Interviews and Lessons Learnt

Company 1

  • from central dev to separate dev per business units
  • resulting in a lot of redundancy over the years
  • challenge:
    • how can we speed up product development
    • AND keep the place interesting for engineers to join the company

Company 2

  • optimize developer productivity
    • low friction, high adaption
    • ease of use, ease of contribution
  • developer community is something to opt-in individually, can not be mandatory
    • how to motivate people:
      • is it a personality strait or can it be taught?
      • are people not motivated or do not know how to?
      • was/is there a hiring bias discouraging the right dev to join
  • developer happiness through transparency
  • if you have a PO who is only focussed on his goals, he will eventually loose the team

Company 3

  • someone critiquing your code is like someone reading your journal
  • someone critiquing your service is like someone complaining about your children (one step removed)
  • there is an implizit cultural hierarchy/snobbism of programmers depending how hard it is to learn and how many years you needed to put it into
  • law of unintended consequences (start with experiments)
  • modularize software such that it becomes more intelligible for other people
    • accept diskrete contributions and mentor them through it, observe to learn what to document and what to modularize
    • run experiments long enough to gather useful data (engineers tend to rather write code than listening to feedback)
    • trusted committers need to be taken out sprint rotation for the duration and focus on mentoring (but can be escalated in with clear tracking of costs)

Company 4

  • paper comparing different appropaches “Inner Source - Adapting Open Source Within Organizations”
  • factors for success:
    • Candidate product
    • Stakeholders
    • Modularity,
    • Bazaar-style Development
      • maintenance is continuous: moving target or dead corpse
      • caters to the individual style
      • quick turnaround but potentially incoherent approach
    • Bazaar-style quality assurance
      • (true) peer review of contributions
      • releasing regularly improves quality
        • no rushing in code
        • releasing becomes no big deal
    • Standardized or at least compatible tools
      • incompatible toolsets inhibit collaboration
    • Coordination & leadership to support meritocracy
      • advocate and evangelists
        • emerging leadership
    • Transparency
      • needed for visibility
      • cultural fit to accept working in a fishbowl
        • 1:n communication over 1:1
        • management support
          • the importance of slack (pict of number slide)
    • Motivation
      • There is ‘learned helplessness’ that is afflicting teams without slack and some sense of self-determination

On a side note: For me personally it was eye opening to discuss the implications of an institutional bias towards ownership and ‘single responsibility’ and how this can counteract sharing and agility.

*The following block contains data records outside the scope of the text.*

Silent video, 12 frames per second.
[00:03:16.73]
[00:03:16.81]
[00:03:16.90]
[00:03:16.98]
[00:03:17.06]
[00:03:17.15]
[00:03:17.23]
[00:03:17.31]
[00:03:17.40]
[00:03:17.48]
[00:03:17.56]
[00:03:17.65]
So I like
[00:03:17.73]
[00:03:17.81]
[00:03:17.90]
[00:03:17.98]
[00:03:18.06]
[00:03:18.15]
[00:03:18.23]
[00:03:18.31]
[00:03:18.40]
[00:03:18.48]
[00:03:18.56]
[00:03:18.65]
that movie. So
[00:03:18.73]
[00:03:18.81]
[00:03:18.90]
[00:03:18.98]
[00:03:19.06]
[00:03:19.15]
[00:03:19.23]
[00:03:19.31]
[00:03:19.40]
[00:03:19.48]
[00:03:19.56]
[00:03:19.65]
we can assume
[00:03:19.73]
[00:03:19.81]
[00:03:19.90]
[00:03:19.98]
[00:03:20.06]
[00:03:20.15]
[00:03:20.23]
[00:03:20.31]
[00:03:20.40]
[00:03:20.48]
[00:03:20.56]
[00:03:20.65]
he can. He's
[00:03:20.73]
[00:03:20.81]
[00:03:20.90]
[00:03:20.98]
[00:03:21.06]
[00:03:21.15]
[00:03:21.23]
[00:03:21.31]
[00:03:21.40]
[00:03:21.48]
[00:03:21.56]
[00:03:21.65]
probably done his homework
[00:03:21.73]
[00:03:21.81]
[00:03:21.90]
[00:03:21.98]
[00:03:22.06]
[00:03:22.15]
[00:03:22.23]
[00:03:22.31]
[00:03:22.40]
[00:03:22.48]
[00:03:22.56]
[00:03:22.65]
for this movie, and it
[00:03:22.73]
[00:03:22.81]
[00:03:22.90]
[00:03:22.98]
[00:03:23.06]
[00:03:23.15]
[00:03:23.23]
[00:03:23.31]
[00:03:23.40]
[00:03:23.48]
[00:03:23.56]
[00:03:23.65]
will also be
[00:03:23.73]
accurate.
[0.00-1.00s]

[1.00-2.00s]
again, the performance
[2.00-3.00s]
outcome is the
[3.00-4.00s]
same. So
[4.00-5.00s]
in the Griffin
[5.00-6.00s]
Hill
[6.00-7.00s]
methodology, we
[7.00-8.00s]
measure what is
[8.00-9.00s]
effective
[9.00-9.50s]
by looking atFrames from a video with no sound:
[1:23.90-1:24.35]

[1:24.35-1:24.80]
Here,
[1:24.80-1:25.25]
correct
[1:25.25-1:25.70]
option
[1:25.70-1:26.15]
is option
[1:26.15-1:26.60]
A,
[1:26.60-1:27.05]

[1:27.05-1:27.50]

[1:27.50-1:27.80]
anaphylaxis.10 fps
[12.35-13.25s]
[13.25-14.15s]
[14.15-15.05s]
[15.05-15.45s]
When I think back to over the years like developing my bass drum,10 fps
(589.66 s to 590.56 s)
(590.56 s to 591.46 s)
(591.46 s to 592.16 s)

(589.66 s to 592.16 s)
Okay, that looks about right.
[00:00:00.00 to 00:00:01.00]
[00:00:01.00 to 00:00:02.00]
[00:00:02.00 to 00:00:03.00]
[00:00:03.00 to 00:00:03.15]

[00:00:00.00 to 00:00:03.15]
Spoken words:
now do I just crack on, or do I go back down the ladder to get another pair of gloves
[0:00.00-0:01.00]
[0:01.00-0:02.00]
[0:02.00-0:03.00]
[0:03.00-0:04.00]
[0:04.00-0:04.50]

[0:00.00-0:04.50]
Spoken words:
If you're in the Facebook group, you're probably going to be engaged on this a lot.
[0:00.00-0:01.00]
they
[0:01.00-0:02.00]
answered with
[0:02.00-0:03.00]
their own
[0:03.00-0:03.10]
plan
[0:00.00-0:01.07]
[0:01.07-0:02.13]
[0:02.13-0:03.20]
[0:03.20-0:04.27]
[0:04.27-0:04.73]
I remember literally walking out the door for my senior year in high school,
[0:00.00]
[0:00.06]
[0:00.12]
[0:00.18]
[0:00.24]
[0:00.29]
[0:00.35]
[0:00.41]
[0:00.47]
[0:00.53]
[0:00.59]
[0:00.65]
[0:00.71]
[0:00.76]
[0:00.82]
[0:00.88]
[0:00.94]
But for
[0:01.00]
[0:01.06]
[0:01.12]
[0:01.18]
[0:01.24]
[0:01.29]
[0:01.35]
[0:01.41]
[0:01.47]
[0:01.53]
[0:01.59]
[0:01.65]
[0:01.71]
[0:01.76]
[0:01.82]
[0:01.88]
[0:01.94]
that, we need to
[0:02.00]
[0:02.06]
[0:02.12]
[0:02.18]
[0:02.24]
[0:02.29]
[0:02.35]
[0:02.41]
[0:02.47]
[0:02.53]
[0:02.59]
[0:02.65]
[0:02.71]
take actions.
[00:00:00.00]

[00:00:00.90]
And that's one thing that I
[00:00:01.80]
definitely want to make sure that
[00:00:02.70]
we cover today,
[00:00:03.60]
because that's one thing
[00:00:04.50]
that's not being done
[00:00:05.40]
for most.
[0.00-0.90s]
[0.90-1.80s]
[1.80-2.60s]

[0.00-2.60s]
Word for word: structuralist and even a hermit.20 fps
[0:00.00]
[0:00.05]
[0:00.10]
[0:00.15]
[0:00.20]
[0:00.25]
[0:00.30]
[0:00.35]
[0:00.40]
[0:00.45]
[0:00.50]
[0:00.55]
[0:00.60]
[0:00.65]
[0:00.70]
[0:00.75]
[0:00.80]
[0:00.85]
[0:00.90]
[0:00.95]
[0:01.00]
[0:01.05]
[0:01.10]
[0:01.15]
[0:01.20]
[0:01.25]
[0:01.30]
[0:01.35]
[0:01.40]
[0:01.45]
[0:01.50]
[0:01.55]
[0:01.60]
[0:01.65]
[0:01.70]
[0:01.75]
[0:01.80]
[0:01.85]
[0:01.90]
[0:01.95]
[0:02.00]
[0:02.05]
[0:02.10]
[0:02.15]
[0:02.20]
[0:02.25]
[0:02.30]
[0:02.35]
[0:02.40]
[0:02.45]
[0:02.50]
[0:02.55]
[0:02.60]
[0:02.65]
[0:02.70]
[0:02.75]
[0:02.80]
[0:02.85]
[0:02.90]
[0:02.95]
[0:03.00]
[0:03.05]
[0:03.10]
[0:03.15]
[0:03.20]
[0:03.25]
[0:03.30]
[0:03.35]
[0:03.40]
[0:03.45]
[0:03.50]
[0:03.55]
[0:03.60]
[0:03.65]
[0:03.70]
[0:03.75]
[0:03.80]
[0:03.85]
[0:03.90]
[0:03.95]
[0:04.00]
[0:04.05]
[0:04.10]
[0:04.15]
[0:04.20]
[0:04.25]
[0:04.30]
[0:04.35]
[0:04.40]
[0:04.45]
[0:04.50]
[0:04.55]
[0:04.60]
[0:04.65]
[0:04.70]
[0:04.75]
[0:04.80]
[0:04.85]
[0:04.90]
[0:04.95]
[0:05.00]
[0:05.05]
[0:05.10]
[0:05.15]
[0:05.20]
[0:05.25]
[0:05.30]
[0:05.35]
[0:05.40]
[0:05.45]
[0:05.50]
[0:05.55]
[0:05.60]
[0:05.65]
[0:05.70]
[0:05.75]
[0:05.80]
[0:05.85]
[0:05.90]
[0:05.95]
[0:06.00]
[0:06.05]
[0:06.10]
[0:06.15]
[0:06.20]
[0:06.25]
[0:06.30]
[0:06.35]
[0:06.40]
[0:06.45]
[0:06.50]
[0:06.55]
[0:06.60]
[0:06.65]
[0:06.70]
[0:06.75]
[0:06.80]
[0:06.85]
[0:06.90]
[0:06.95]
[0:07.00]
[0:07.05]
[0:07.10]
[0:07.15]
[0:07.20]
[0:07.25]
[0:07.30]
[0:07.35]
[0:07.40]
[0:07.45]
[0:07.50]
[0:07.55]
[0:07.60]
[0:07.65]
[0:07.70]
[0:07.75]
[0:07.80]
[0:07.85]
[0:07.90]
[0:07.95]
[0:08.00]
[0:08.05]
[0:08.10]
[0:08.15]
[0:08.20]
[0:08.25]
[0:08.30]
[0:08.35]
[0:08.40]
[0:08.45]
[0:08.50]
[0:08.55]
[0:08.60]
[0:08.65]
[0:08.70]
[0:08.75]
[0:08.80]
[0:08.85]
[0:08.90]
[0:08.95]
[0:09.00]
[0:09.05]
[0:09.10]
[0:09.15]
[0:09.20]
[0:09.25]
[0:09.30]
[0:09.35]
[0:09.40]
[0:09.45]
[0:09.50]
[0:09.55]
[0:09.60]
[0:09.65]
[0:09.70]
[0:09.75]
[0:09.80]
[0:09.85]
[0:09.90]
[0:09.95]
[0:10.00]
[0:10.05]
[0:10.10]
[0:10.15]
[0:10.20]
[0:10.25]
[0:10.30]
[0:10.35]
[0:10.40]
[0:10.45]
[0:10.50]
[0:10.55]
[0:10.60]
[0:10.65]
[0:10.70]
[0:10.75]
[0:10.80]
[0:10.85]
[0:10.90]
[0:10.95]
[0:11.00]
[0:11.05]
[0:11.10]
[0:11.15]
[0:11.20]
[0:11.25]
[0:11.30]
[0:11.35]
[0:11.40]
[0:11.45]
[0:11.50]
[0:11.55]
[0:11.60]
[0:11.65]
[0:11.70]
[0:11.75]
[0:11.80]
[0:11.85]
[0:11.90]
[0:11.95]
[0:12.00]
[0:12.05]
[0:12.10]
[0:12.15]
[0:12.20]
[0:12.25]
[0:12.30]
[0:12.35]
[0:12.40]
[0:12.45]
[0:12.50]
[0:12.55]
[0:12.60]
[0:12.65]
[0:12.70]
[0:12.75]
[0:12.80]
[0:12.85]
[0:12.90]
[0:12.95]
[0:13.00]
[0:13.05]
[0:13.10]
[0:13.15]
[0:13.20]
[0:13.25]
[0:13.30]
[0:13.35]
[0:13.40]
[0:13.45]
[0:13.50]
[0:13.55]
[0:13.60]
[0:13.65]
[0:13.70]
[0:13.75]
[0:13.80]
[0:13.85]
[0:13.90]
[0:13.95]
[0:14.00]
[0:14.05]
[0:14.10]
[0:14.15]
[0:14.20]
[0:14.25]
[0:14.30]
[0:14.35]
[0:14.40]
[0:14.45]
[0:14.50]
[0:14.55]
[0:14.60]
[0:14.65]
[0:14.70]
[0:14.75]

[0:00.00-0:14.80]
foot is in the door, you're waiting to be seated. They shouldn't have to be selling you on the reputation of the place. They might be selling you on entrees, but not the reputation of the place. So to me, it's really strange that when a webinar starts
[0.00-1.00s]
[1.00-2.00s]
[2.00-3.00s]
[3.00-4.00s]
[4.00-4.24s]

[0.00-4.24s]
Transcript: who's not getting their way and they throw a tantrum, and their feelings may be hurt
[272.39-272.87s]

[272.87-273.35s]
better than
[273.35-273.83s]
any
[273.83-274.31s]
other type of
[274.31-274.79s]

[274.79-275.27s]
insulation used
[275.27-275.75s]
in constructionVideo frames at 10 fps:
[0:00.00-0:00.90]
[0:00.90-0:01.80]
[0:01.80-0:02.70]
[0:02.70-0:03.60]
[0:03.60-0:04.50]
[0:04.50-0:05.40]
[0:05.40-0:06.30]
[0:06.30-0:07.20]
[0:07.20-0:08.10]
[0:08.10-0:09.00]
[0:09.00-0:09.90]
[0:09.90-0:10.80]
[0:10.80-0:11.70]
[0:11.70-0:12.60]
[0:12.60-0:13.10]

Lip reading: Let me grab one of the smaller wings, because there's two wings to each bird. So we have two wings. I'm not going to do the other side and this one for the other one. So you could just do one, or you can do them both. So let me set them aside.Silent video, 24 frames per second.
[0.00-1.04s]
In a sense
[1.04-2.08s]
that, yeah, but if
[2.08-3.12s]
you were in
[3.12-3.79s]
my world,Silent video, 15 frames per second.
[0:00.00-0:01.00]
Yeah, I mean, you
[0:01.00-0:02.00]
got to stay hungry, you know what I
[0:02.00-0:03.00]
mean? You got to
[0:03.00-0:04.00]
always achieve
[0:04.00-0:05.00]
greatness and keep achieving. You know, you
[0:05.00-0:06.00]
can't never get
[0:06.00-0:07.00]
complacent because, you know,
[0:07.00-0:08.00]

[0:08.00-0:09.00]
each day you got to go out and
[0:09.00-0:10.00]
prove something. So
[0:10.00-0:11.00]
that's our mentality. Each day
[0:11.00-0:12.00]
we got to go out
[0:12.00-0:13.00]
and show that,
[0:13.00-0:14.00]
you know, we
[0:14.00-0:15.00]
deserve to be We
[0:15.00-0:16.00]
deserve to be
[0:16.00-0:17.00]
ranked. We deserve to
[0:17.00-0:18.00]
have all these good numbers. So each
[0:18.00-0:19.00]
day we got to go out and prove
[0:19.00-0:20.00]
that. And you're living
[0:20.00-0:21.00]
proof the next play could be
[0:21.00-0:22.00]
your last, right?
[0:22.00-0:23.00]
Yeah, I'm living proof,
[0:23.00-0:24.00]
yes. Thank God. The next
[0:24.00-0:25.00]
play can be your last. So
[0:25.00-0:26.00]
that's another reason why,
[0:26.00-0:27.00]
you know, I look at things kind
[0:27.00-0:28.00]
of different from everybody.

It appears that too much focus on ownership might directly contribute towards risk avoidance and lack of openness:

  • because being the owner means if it breaks it is on me and therefor I will do everything in my power to limit my risk
  • which counteracts agility and controlled risk taking

The key here seems to be an institutional bias on ‘if it breaks’. If the default assumption is that it can go wrong, it is clear that we would prefer to have one person responsible. But obviously embracing the possibility of (controlled) failure is what makes all the difference in execution speed between a startup and an enterprise, between a ‘fail fast’ and a risk avoidance culture. But this is a topic worthy of a separate blog post.